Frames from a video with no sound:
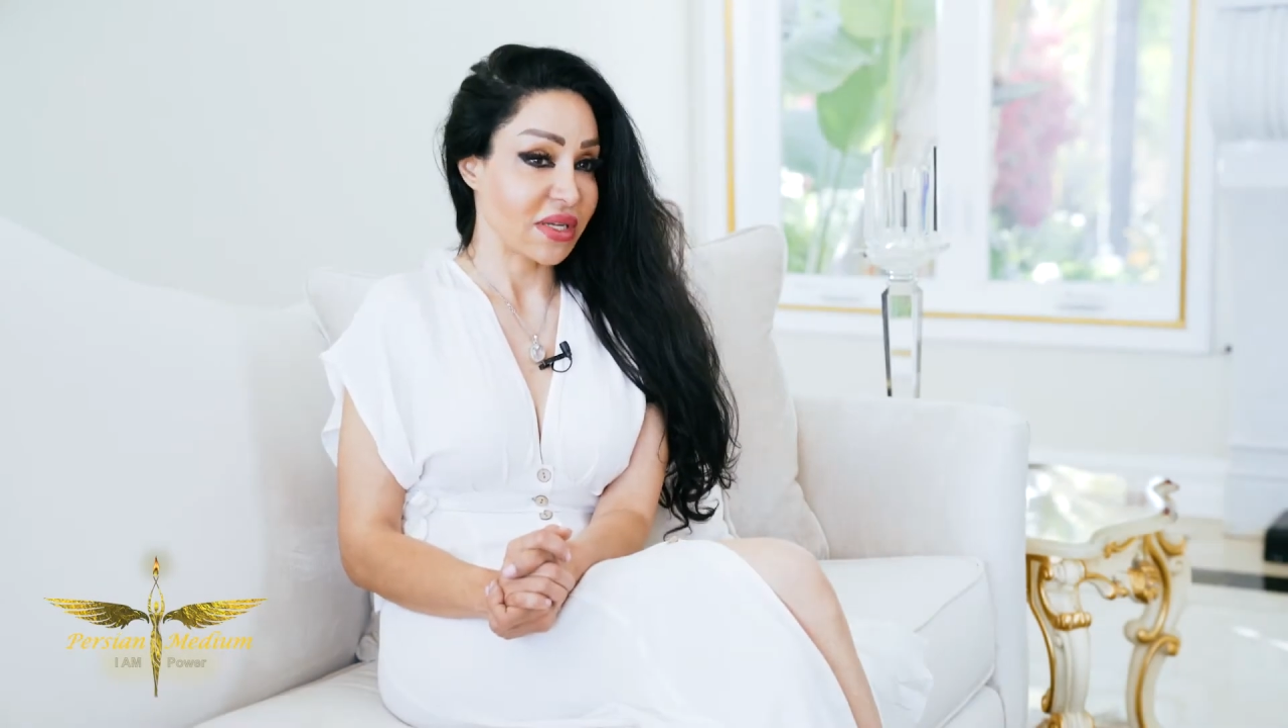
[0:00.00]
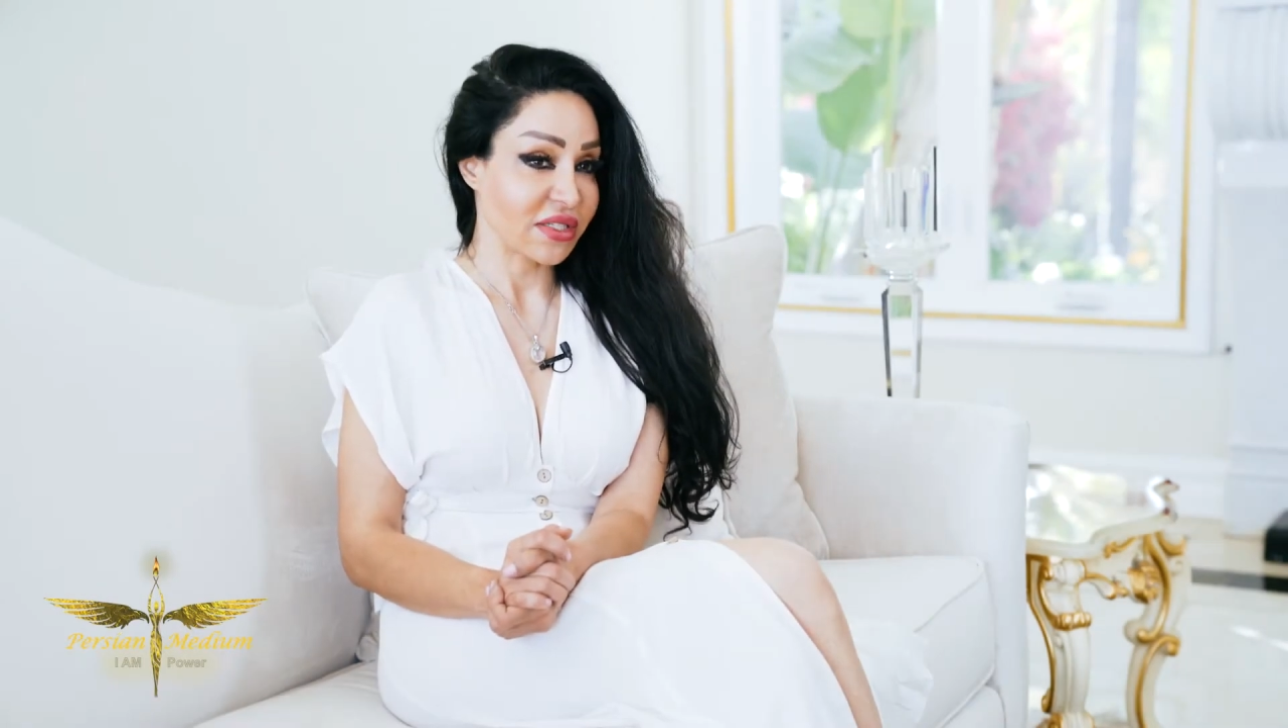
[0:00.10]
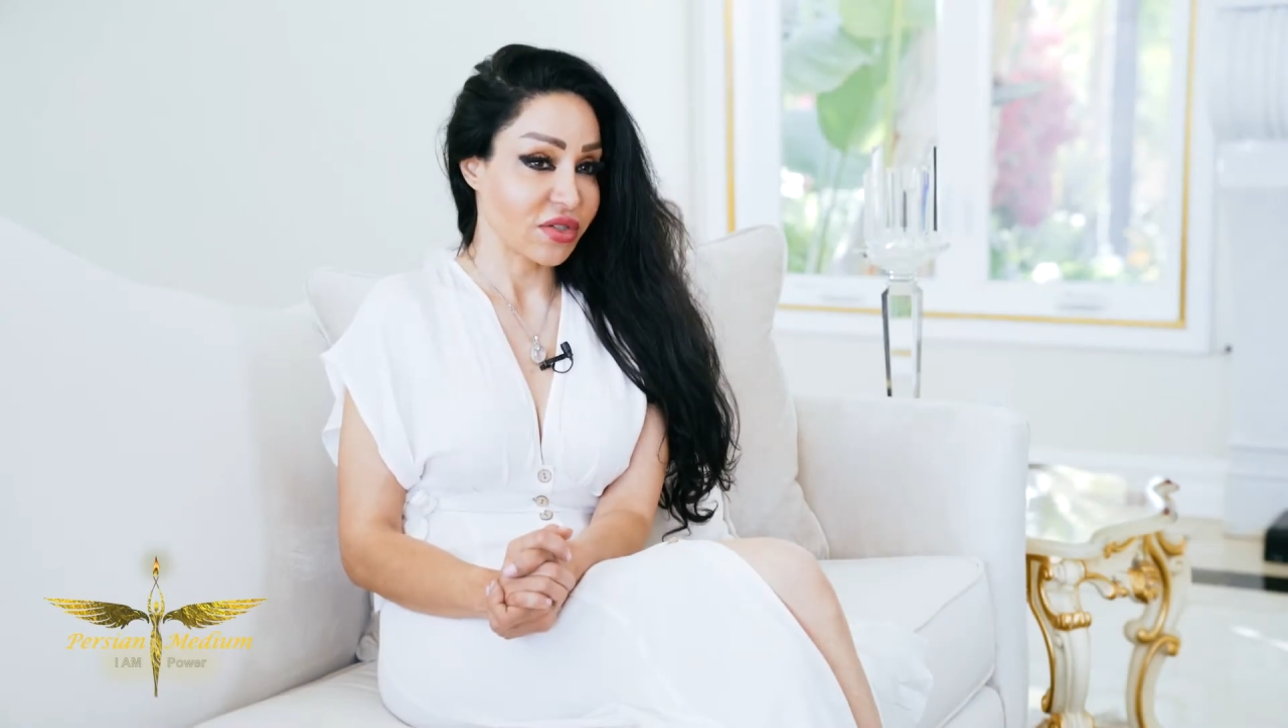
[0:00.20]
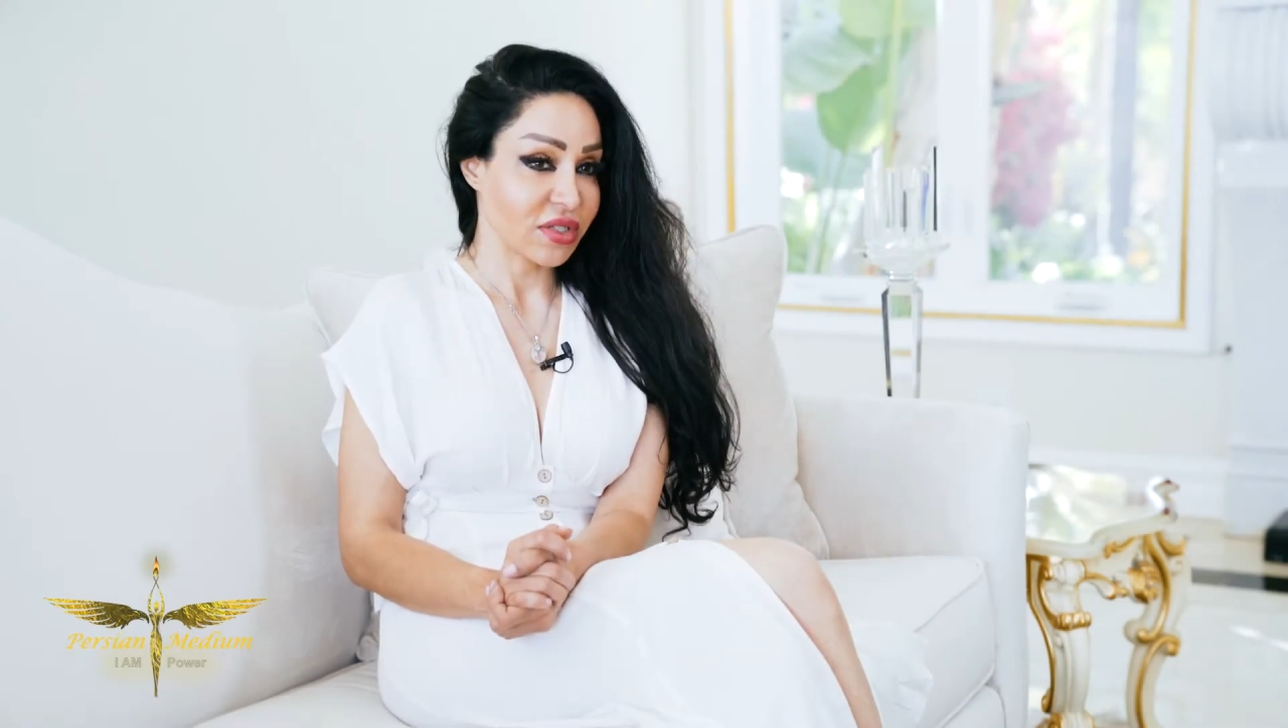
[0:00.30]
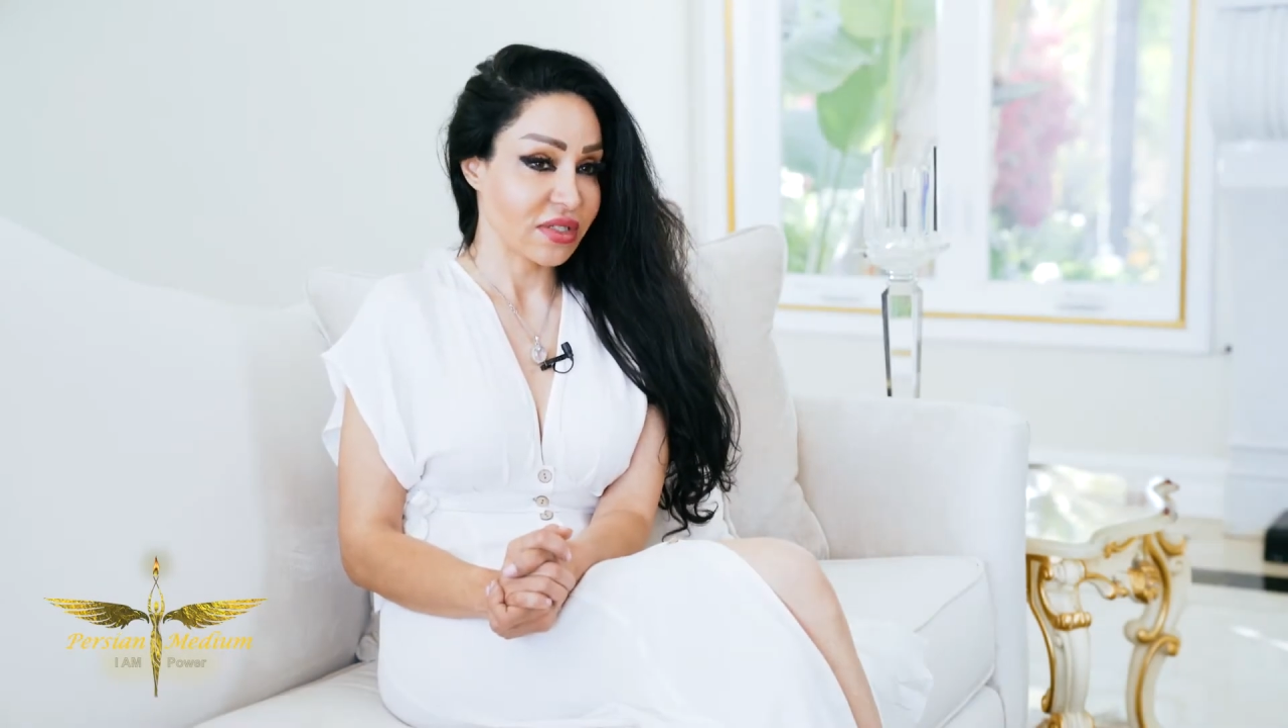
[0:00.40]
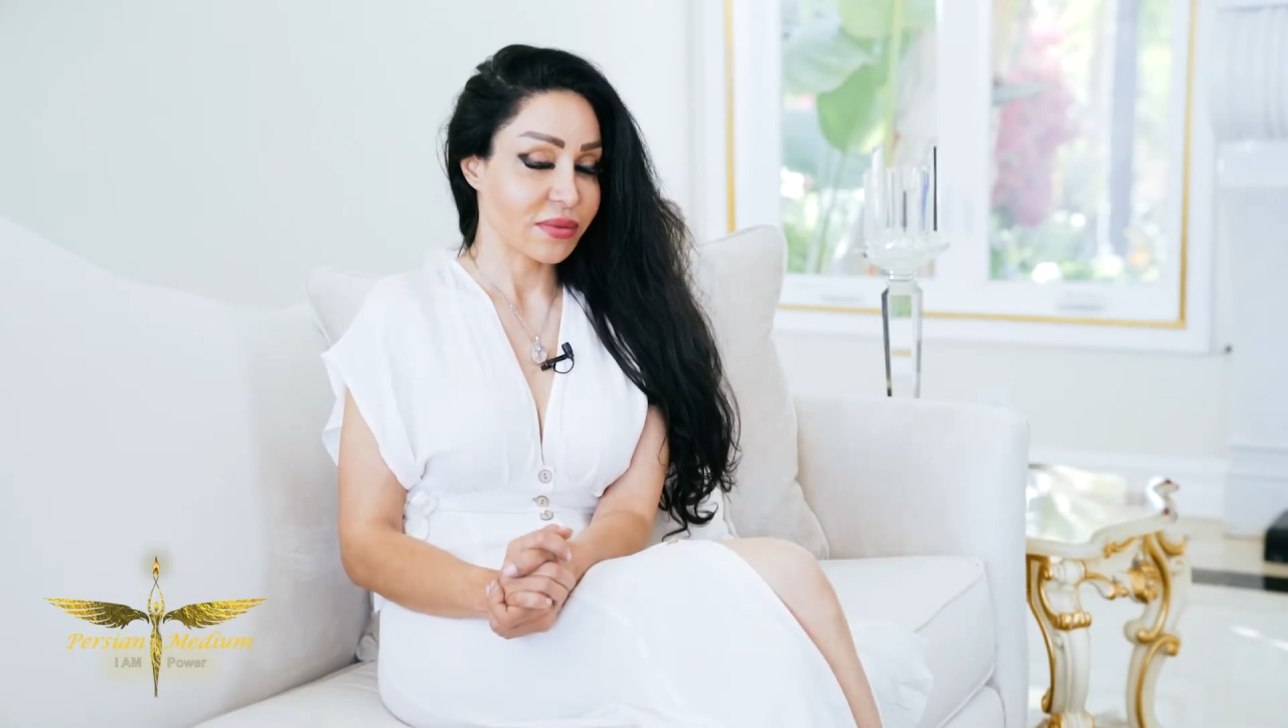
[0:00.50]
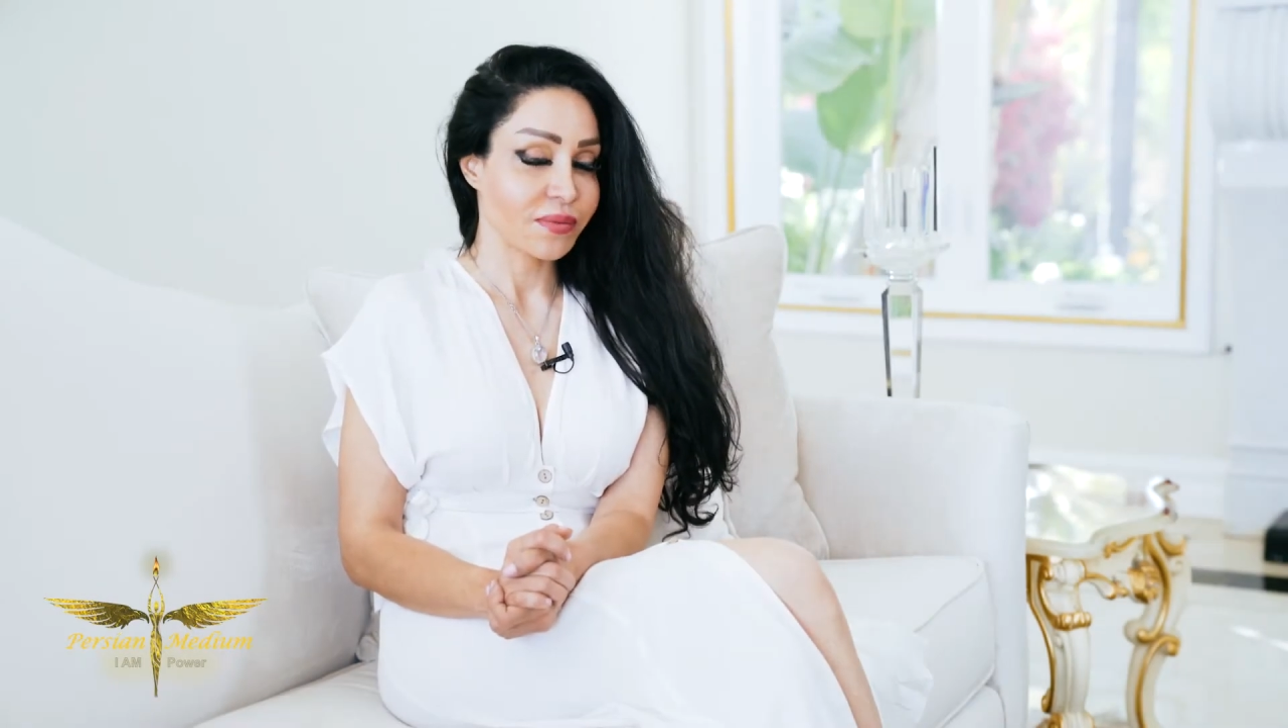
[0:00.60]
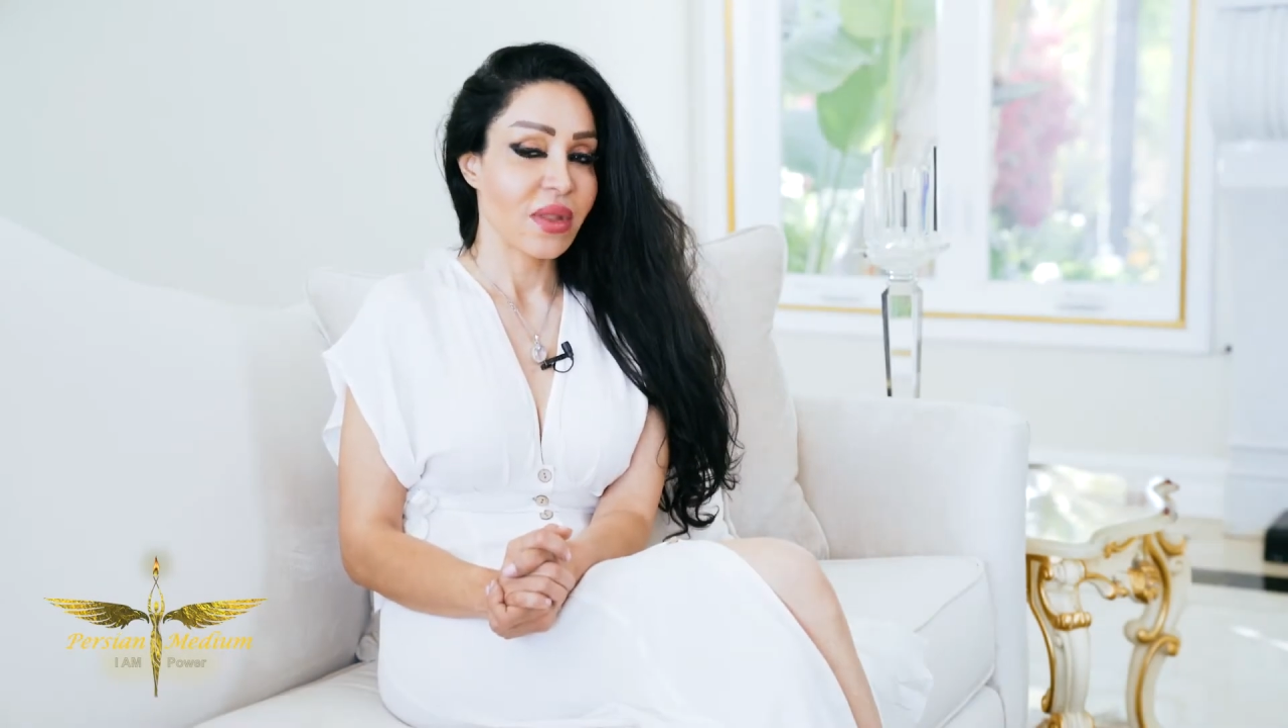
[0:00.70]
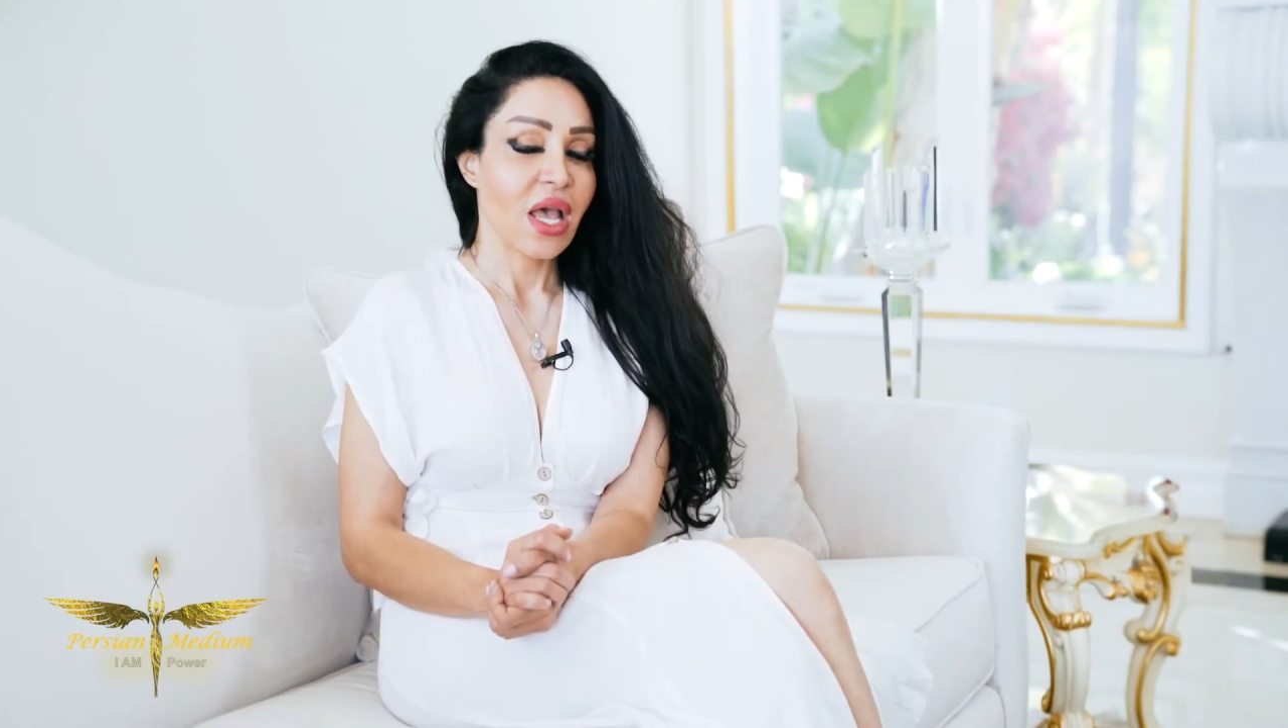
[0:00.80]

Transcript: messages.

Aim of the task: Return the entries above exactly as they appear. Pictures should not be copied.

Response area:
Frames from a video with no sound:
[0:00.00]
[0:00.10]
[0:00.20]
[0:00.30]
[0:00.40]
[0:00.50]
[0:00.60]
[0:00.70]
[0:00.80]

Transcript: messages.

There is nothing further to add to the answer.